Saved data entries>
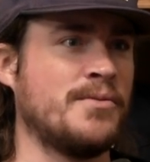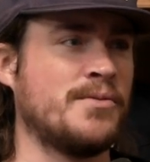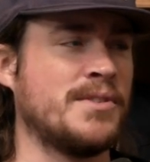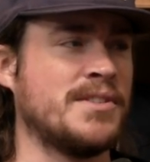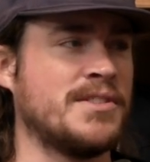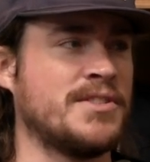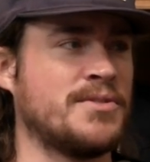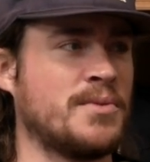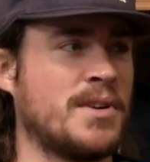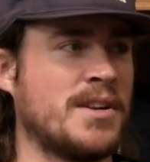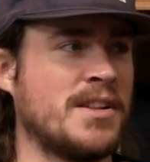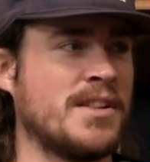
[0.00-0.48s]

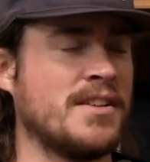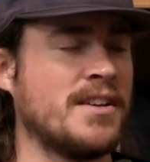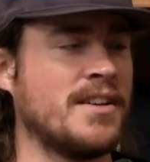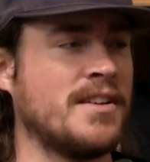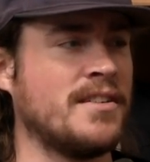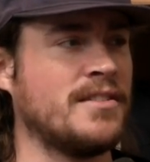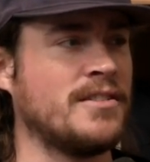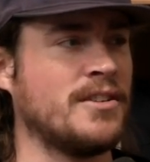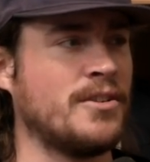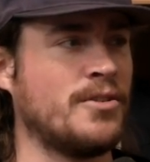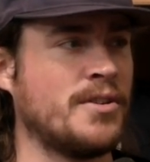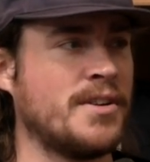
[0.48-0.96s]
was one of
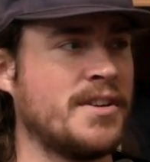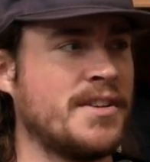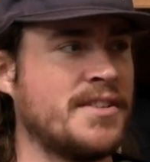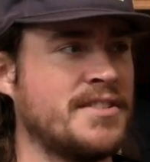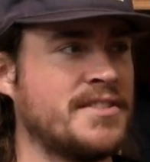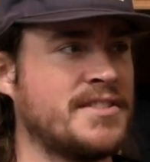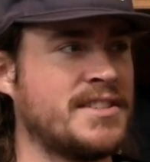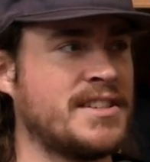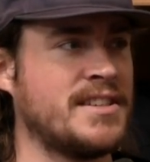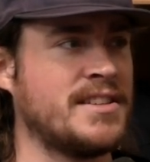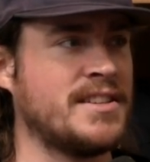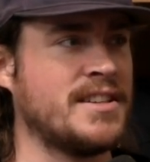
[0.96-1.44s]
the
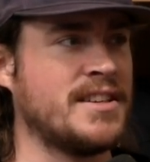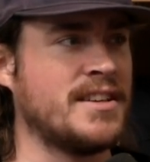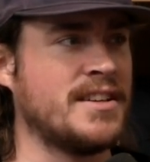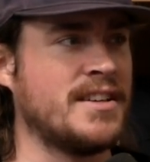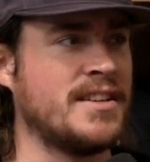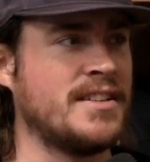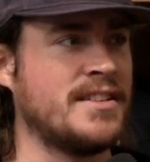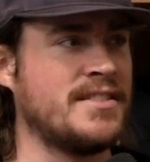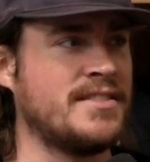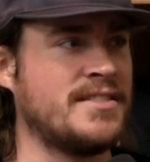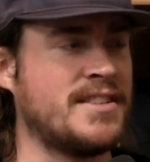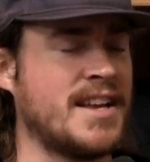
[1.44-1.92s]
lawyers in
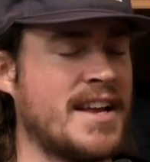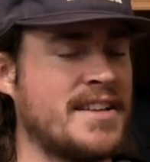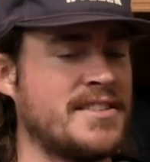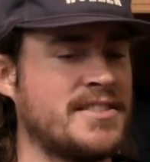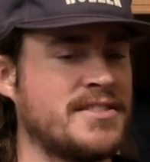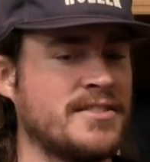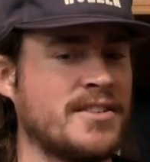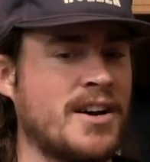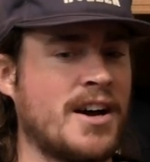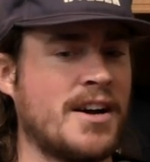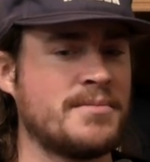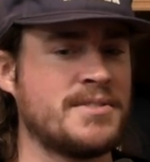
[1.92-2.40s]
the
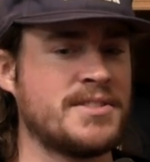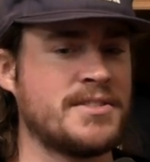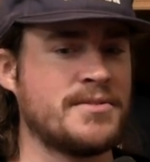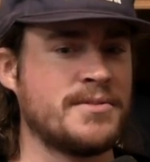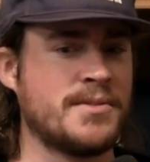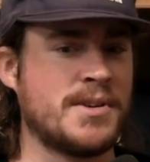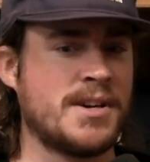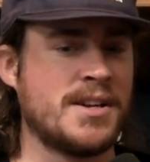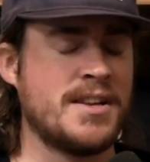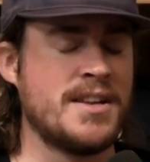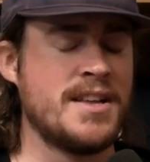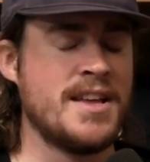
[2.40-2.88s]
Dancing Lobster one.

Directions>
Send back the entries above exactly. Skip the images.

Completed exercise>
[0.00-0.48s]

[0.48-0.96s]
was one of
[0.96-1.44s]
the
[1.44-1.92s]
lawyers in
[1.92-2.40s]
the
[2.40-2.88s]
Dancing Lobster one.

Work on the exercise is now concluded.